WHAT YOU SHOULD DO:
Among the lines below, output only those between the line holding "[284.79-284.99s]" and the line holding "Transcript: in the form of all kinds", inclusive, exactly as written and with no pictures.

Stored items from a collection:
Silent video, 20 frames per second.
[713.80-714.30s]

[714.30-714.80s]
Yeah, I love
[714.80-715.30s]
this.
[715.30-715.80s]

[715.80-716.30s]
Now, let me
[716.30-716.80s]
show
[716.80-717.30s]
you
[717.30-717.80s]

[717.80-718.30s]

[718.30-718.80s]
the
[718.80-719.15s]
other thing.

==

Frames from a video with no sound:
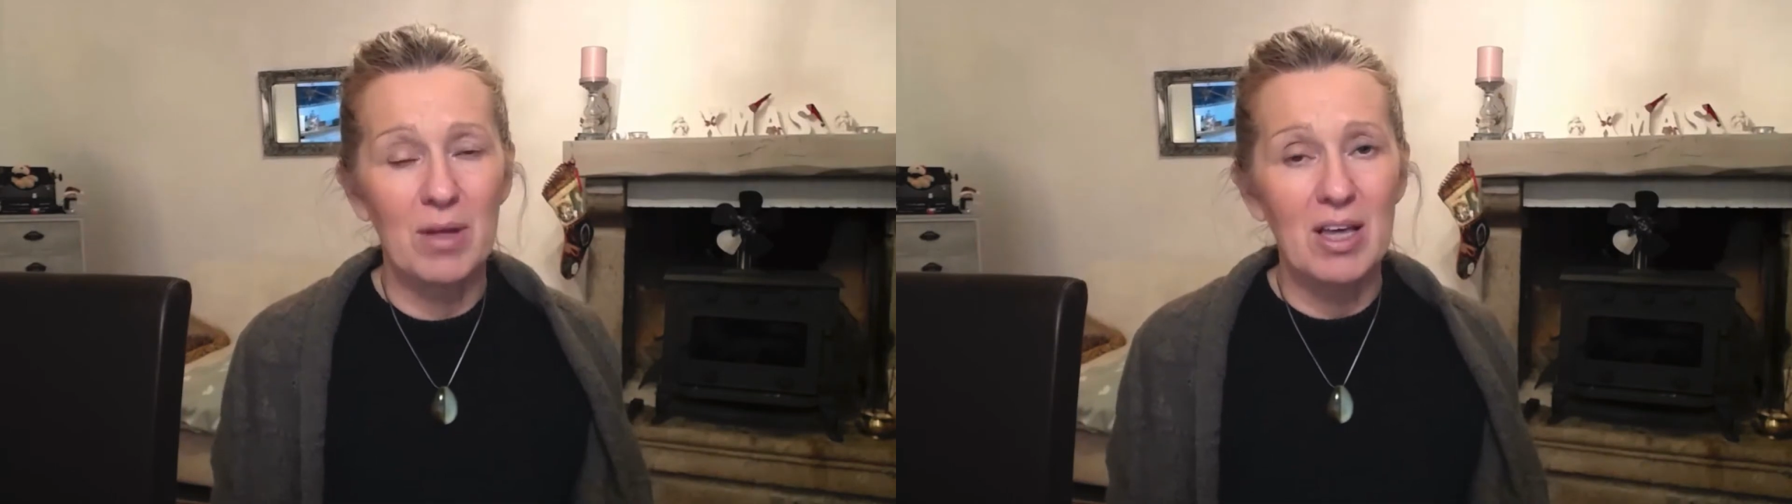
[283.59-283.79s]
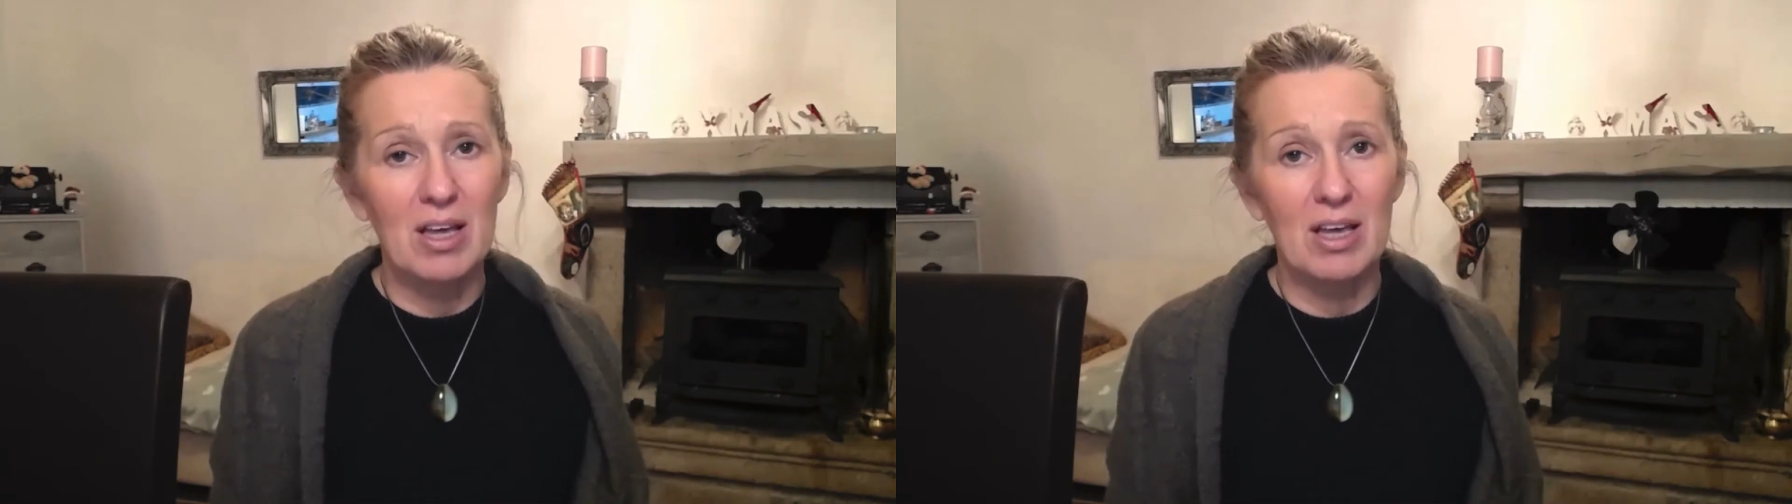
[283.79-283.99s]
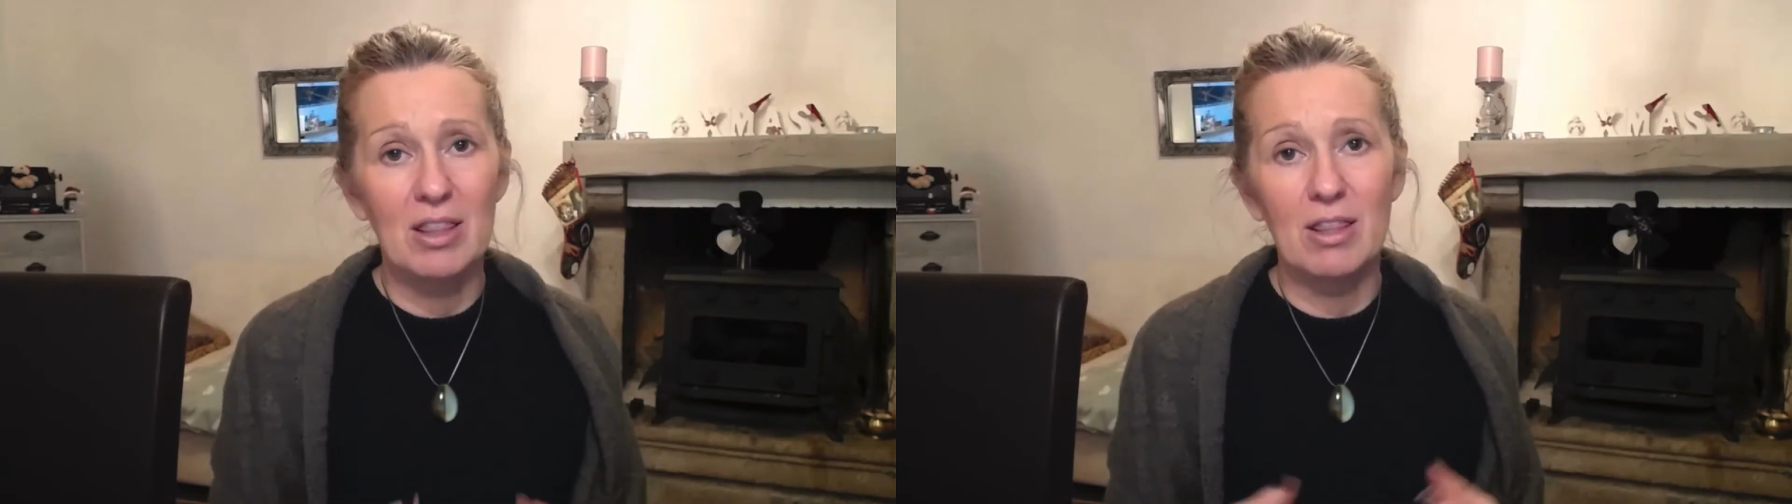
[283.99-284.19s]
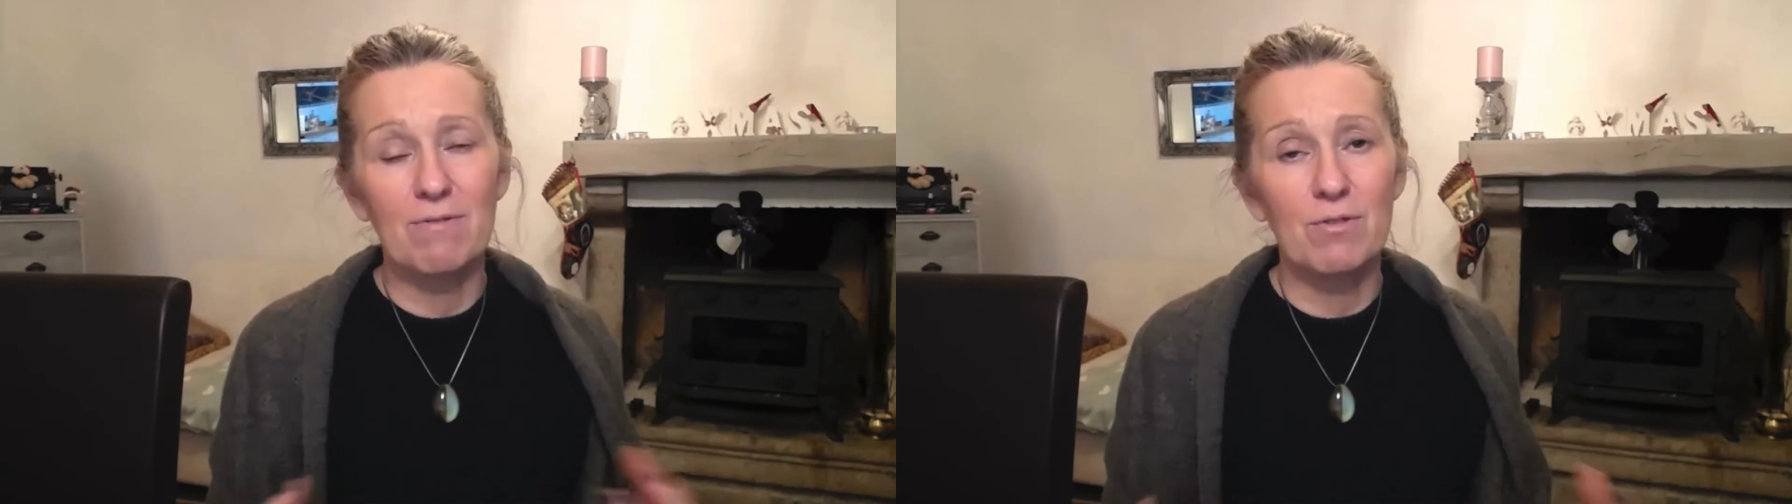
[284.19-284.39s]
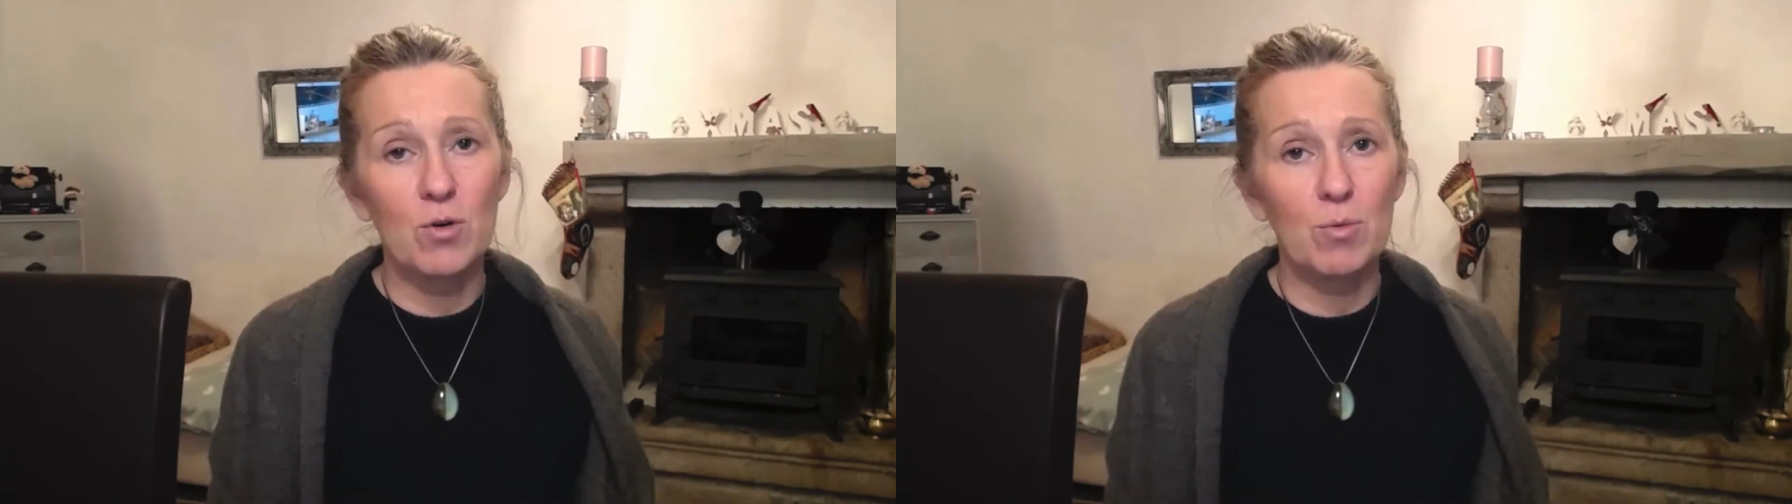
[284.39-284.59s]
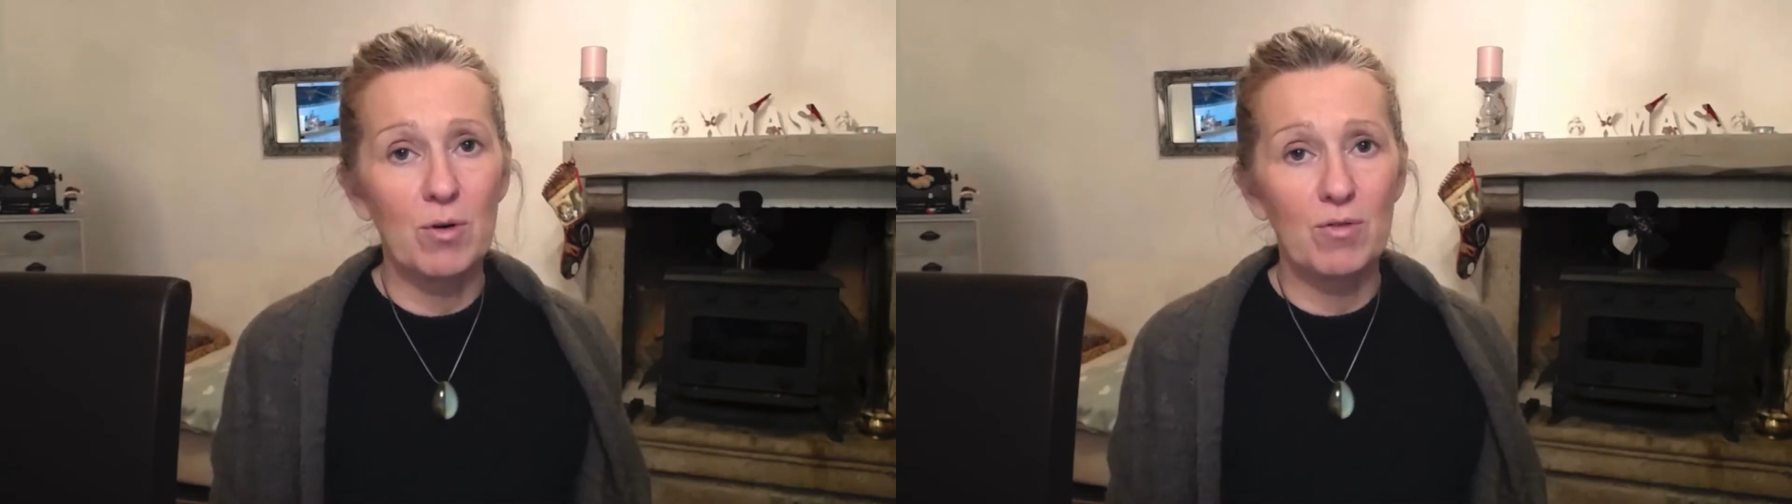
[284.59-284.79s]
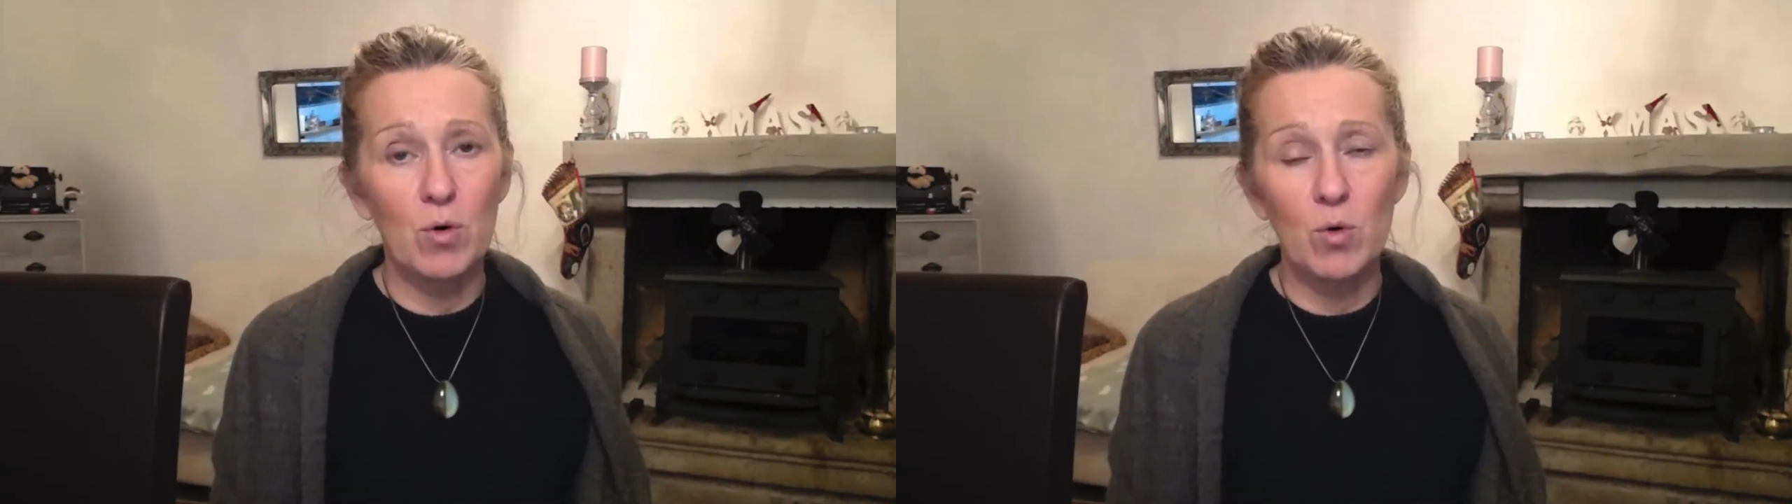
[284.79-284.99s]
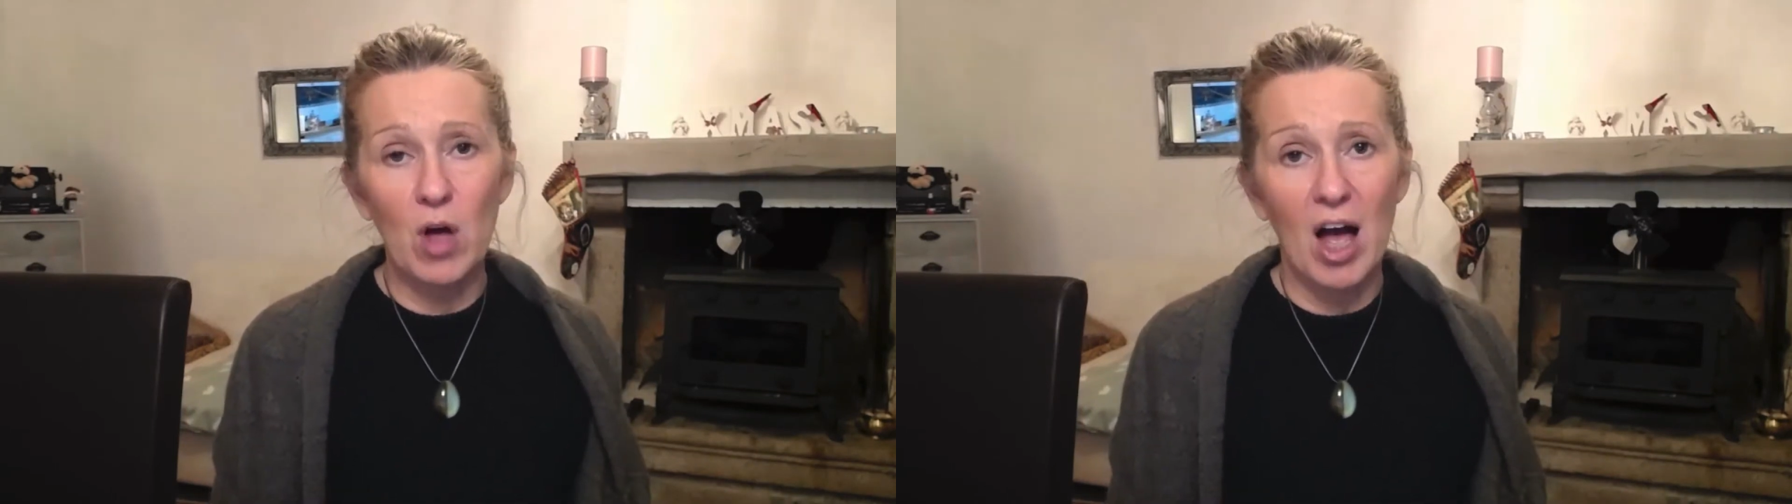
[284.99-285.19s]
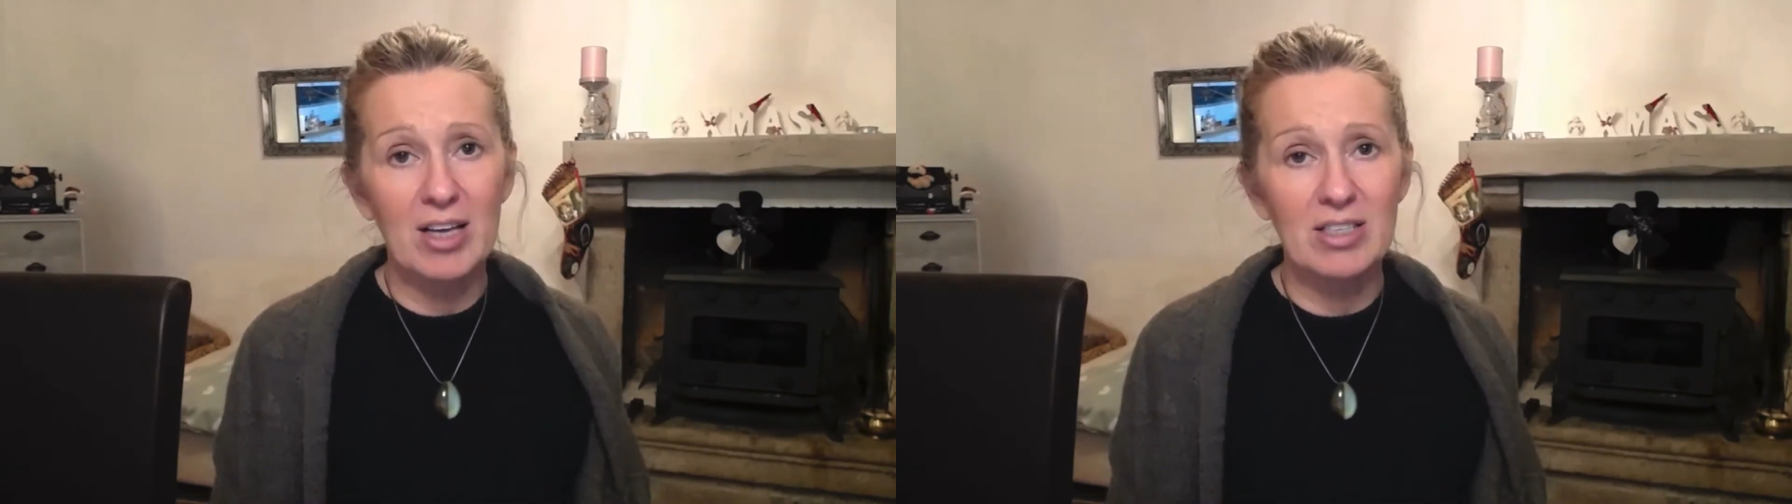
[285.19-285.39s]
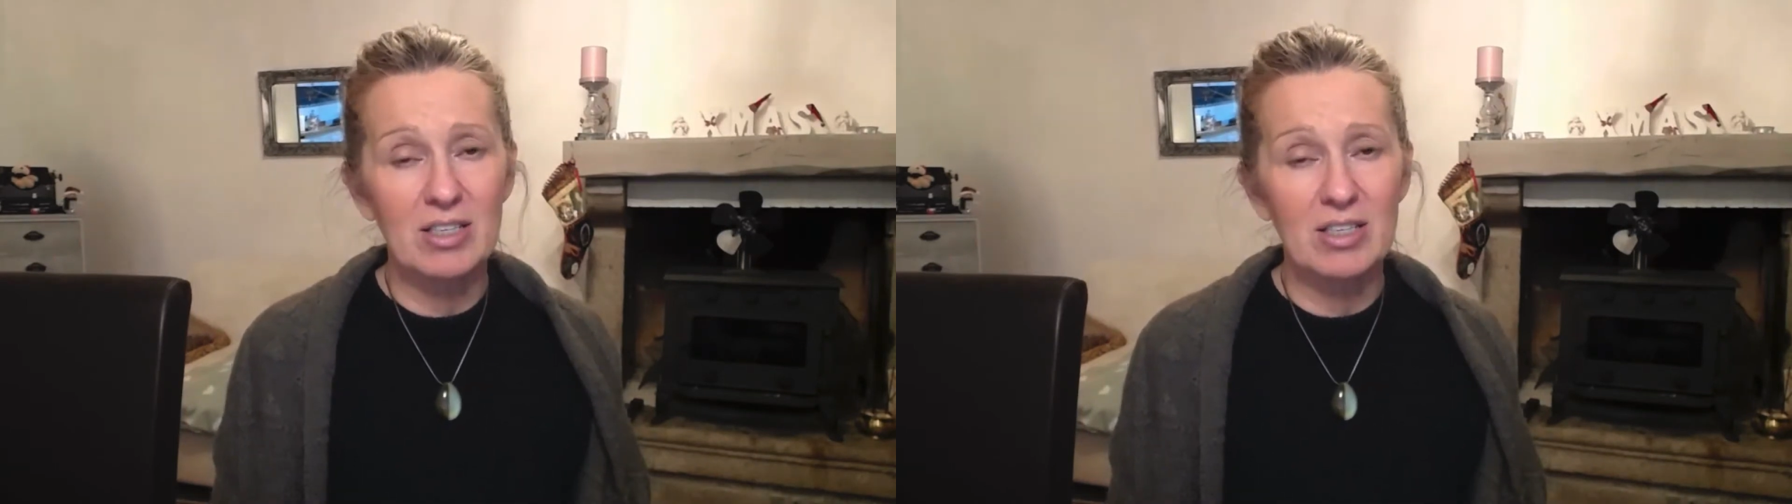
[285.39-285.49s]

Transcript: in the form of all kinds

--

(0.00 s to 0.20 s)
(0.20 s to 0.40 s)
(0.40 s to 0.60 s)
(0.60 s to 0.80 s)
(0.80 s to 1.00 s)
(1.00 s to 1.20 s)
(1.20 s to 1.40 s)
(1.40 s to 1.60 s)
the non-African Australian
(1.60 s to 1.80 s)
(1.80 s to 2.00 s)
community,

OUTPUT BELOW:
[284.79-284.99s]
[284.99-285.19s]
[285.19-285.39s]
[285.39-285.49s]

Transcript: in the form of all kinds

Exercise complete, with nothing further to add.